[Saved entries]
>>>
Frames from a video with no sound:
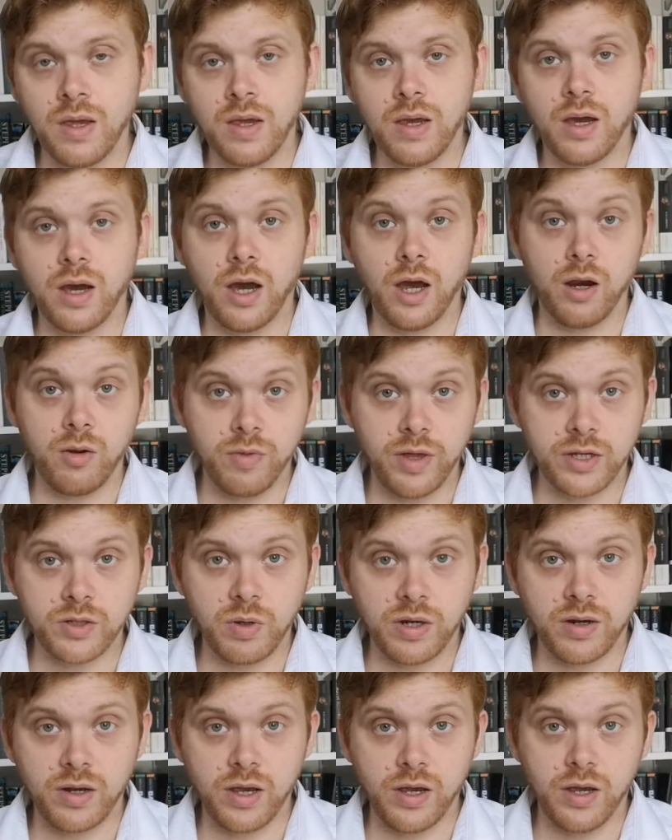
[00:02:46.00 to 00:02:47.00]
I hope that's
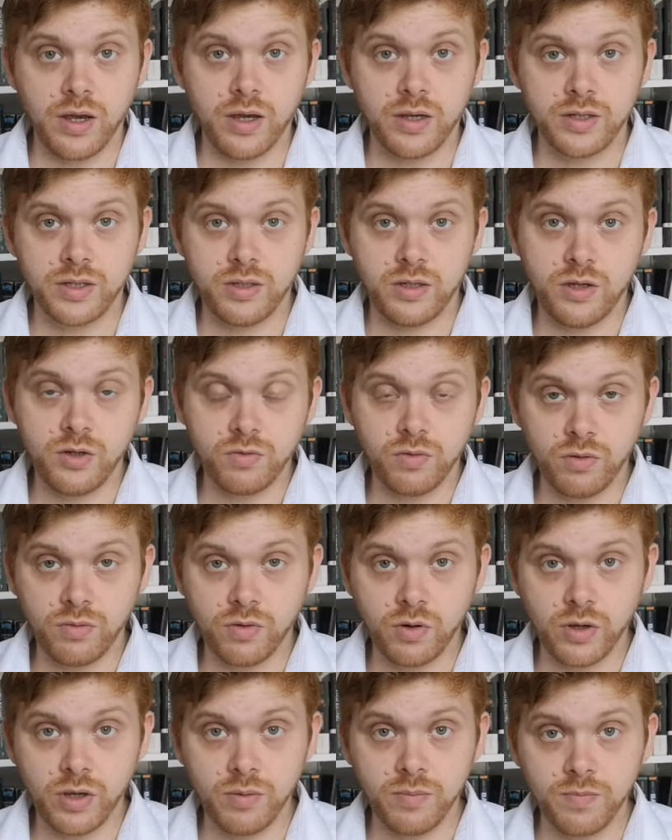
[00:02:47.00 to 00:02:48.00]
been useful
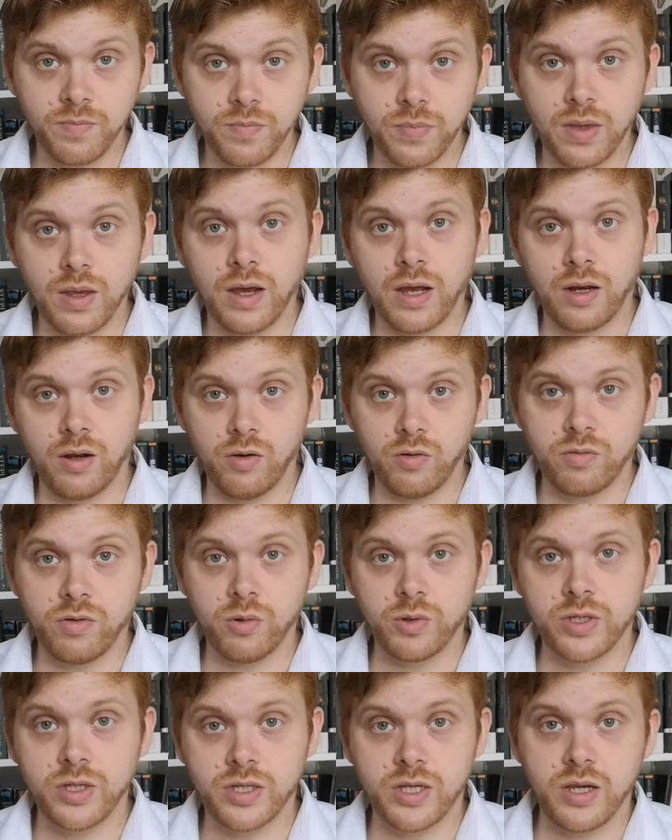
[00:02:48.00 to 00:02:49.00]
for you, and I look forward
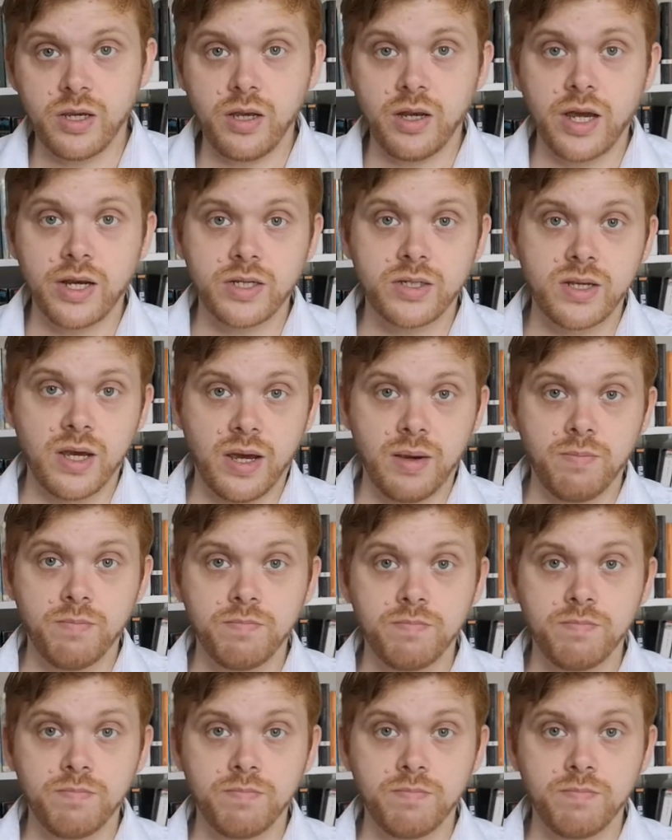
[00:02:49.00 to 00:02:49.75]
to seeing you next time.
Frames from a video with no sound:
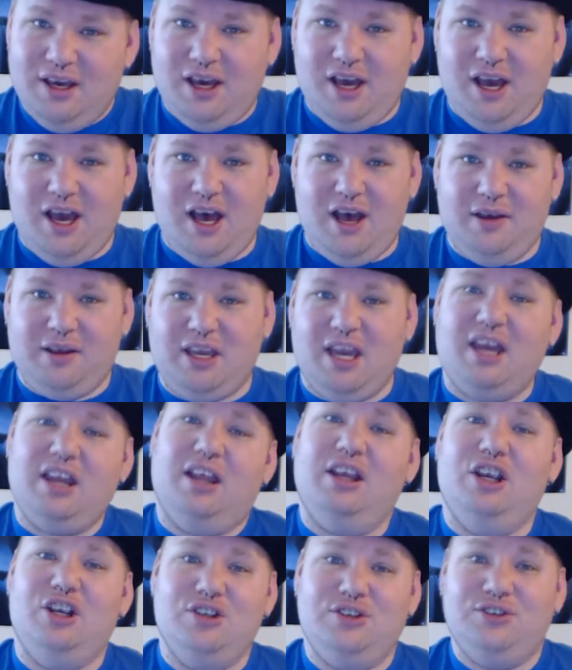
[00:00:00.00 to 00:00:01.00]
Kind of
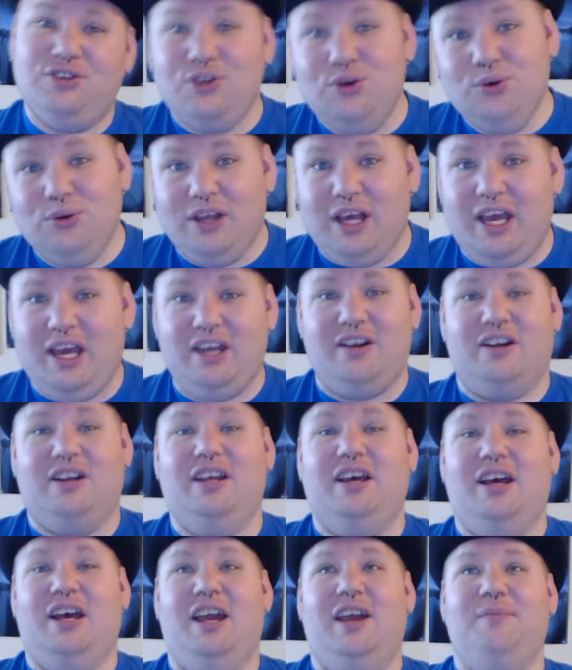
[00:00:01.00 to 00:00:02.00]
like your
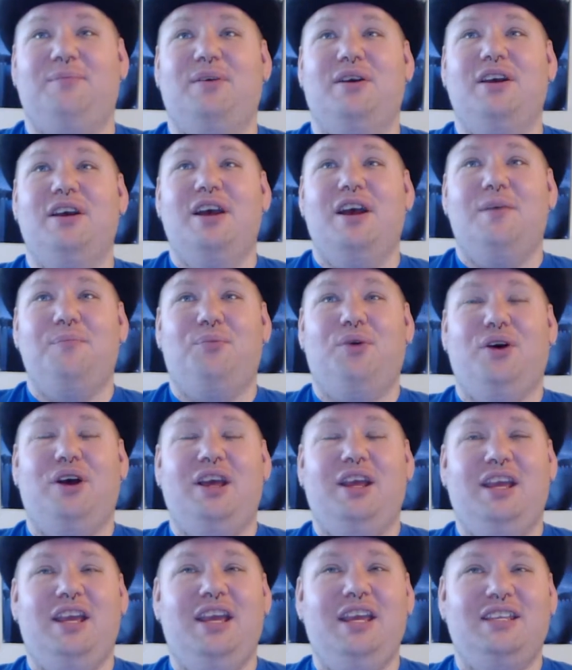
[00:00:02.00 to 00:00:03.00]
Zoolander type.
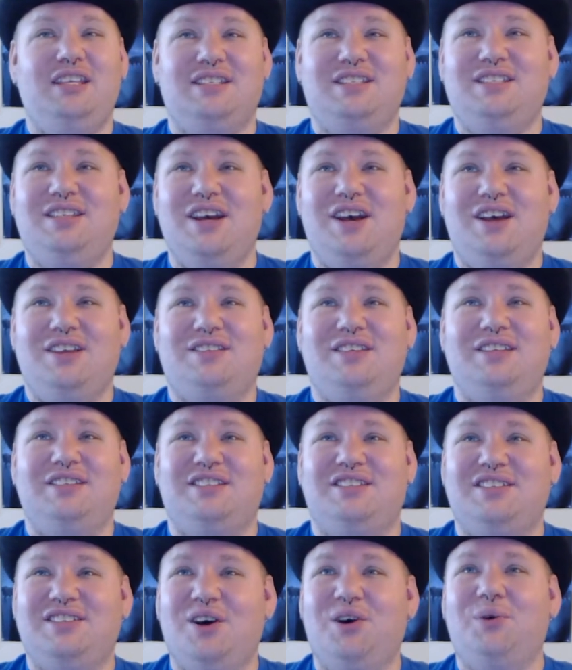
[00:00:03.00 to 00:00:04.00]
But he just does it
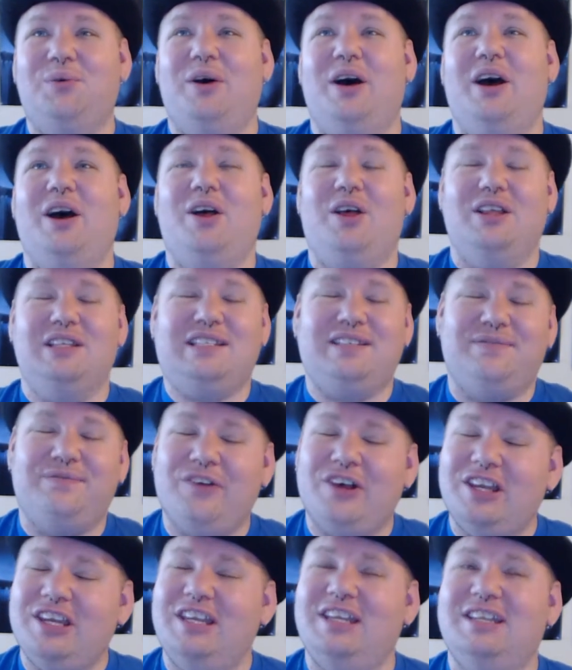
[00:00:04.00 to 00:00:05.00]
so well. It's
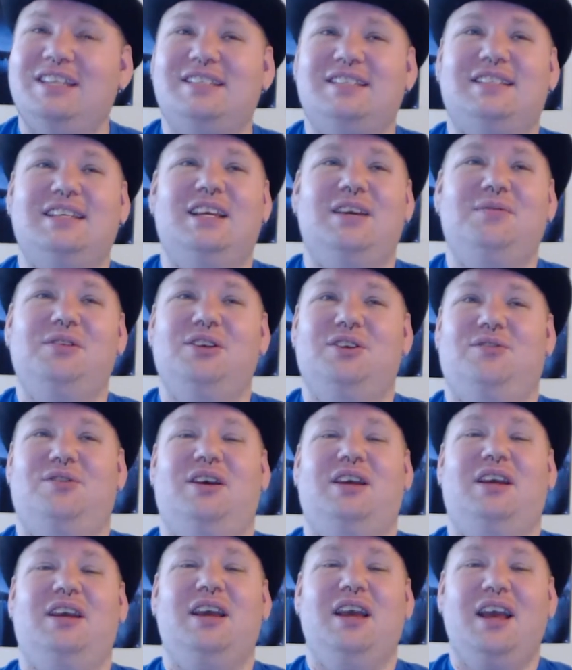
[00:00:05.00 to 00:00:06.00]
funny to see him do
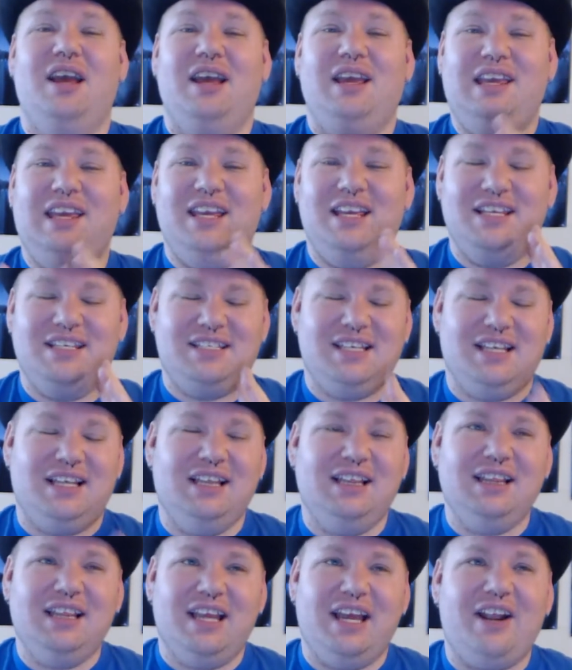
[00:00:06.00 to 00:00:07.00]
it. He is
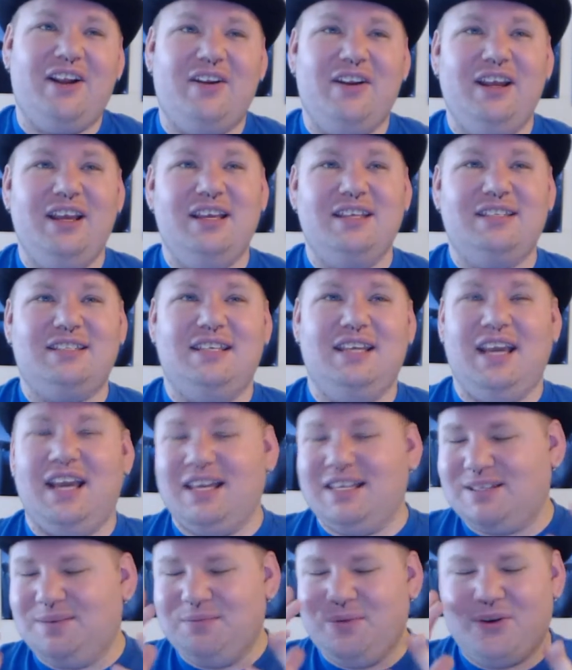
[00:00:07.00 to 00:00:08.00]
hilarious. He
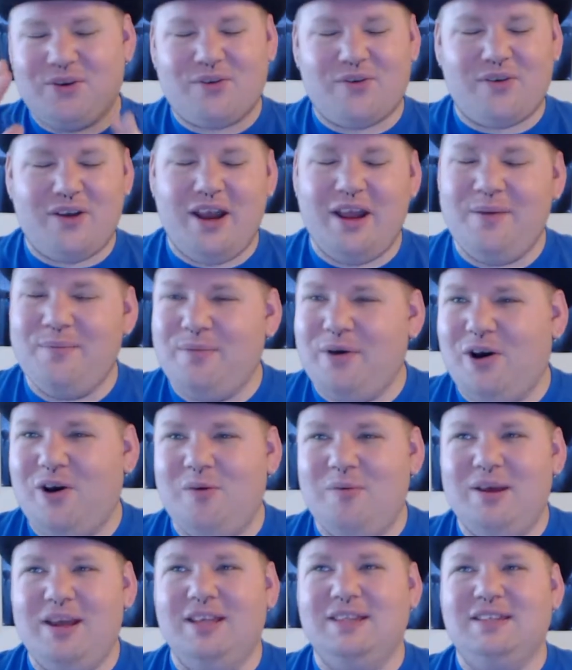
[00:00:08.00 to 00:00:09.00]
has some great
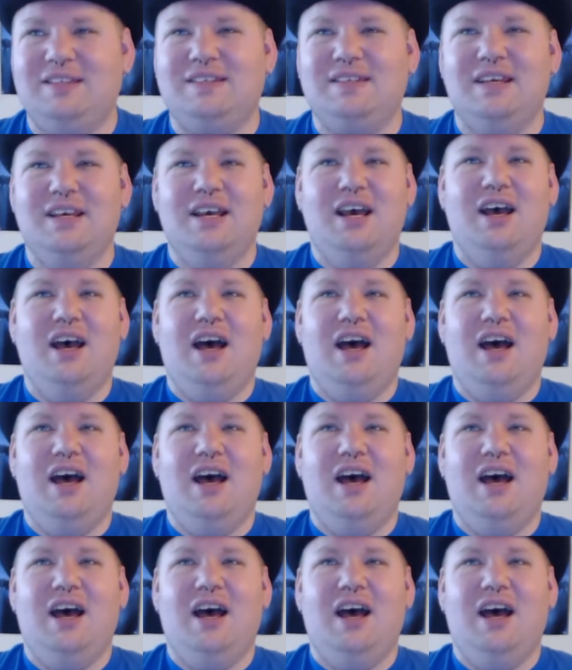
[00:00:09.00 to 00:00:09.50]
moments.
<<<
## Exercise details
Make an exact copy of every entry above, but keep the pictures out of it.

## Answer to this problem
Frames from a video with no sound:
[00:02:46.00 to 00:02:47.00]
I hope that's
[00:02:47.00 to 00:02:48.00]
been useful
[00:02:48.00 to 00:02:49.00]
for you, and I look forward
[00:02:49.00 to 00:02:49.75]
to seeing you next time.
Frames from a video with no sound:
[00:00:00.00 to 00:00:01.00]
Kind of
[00:00:01.00 to 00:00:02.00]
like your
[00:00:02.00 to 00:00:03.00]
Zoolander type.
[00:00:03.00 to 00:00:04.00]
But he just does it
[00:00:04.00 to 00:00:05.00]
so well. It's
[00:00:05.00 to 00:00:06.00]
funny to see him do
[00:00:06.00 to 00:00:07.00]
it. He is
[00:00:07.00 to 00:00:08.00]
hilarious. He
[00:00:08.00 to 00:00:09.00]
has some great
[00:00:09.00 to 00:00:09.50]
moments.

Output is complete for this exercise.